I never thought I’d leave Block Island, that I’d live in Tulum where someone would break my heart, leading me to stand on that street corner waiting for Sol to pick me up and transport me to Laguna Ka’an Luum. I always loved Robin Hood, and eventually Rocky the dog let me pet him. I considered that quite a compliment. He trusted very few of us humans.
I never thought I’d cocoon in a hammock for 24 hours in my apartment with barred windows on a backstreet in Tulum, waking up only to weep myself back to sleep. I had plenty of things to weep for, but I wasn’t crying for any part of my story, I was crying to let it go. And I did. I unlocked the doors to myself, and wrote a book, Breaking Up With the Moon, about the romance that crushed my heart, already pretty battered, that led me to Sol Naciente, and to finally accepting the water’s call. In my own healing, I became a healer.
I’d like to end with something I just read in my notes, something Ke’oni said in a workshop on Heka. “If it’s a burden, you’re imitating.”
Remember that. This doesn't mean writing a poem, or becoming who you truly are won’t be work. It’s not easy, and sometimes the two states of being will be intermingled. This is certainly the case for me as a massage therapist. Sometimes my job feels like an incredible burden, but when I’m in the flow of doing the work it’s not. I know it’s a complete expression of myself and keep on, trusting that the burden of it will be relieved the more authentically I show up for my clients.
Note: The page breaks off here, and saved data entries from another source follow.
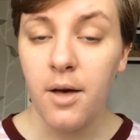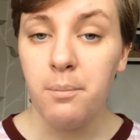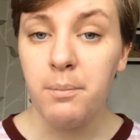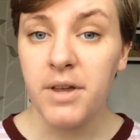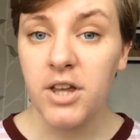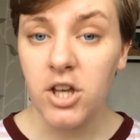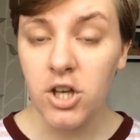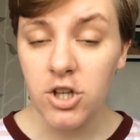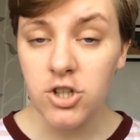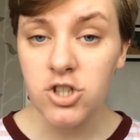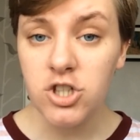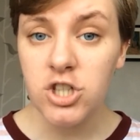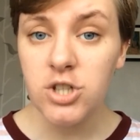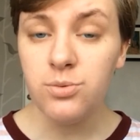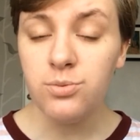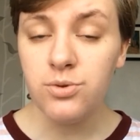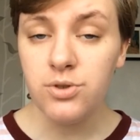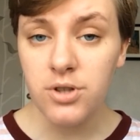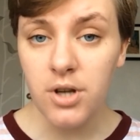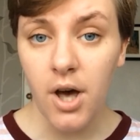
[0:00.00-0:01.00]
Because
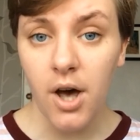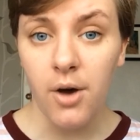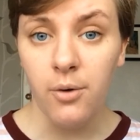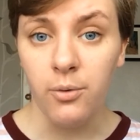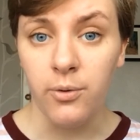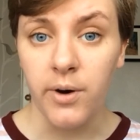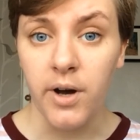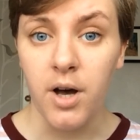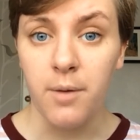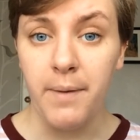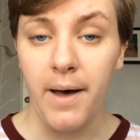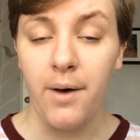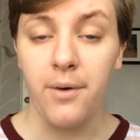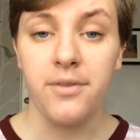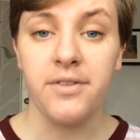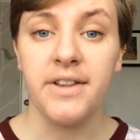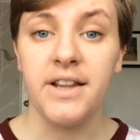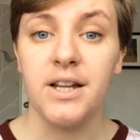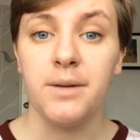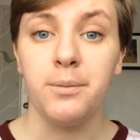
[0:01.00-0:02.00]
you know about
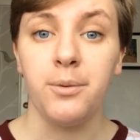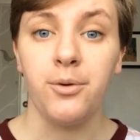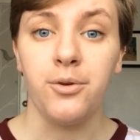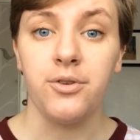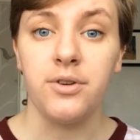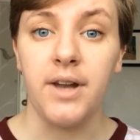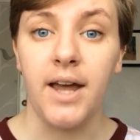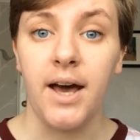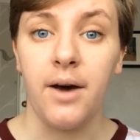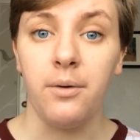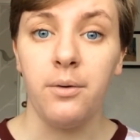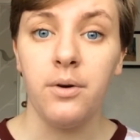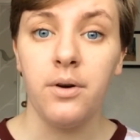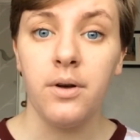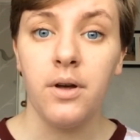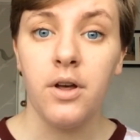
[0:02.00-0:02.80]
syllables now,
And remember why it’s important to know yourself at the highest level. This is not advice just for poets and witches, but for all humans, for we are all creators even if we never pick up a pen or cast a spell. If you don’t know yourself, your spell will be corrupted.
The evidence of this is all around us in burning islands, people more entranced by phones than clouds.
I am not without hope. I came out of the cocoon. Looking back, I see the morphos were a prophecy of who I would become—shining, iridescent, blue.
Kō aloha lā ea
Concentrate on love by way of the light
I found medicine in the knowing that out of my Wholeness my magic is diminished. My spells and my enchantments are distorted when I am wrapping them in misaligned fears or imposed tensions. I was listening IN prayer prior to reading this and I heard... It matters how you get there. I am sitting with that invitation as it translates for me. Reading this added another layer to this insight. The ingredients matter to my magic. My Wholeness matters to my magic.
I am constantly fascinated by the process of remembering. Some people seem to remember all in a flash and be aware they are, while others (me) remember gradually and don't actually realize what they know until they are writing it down!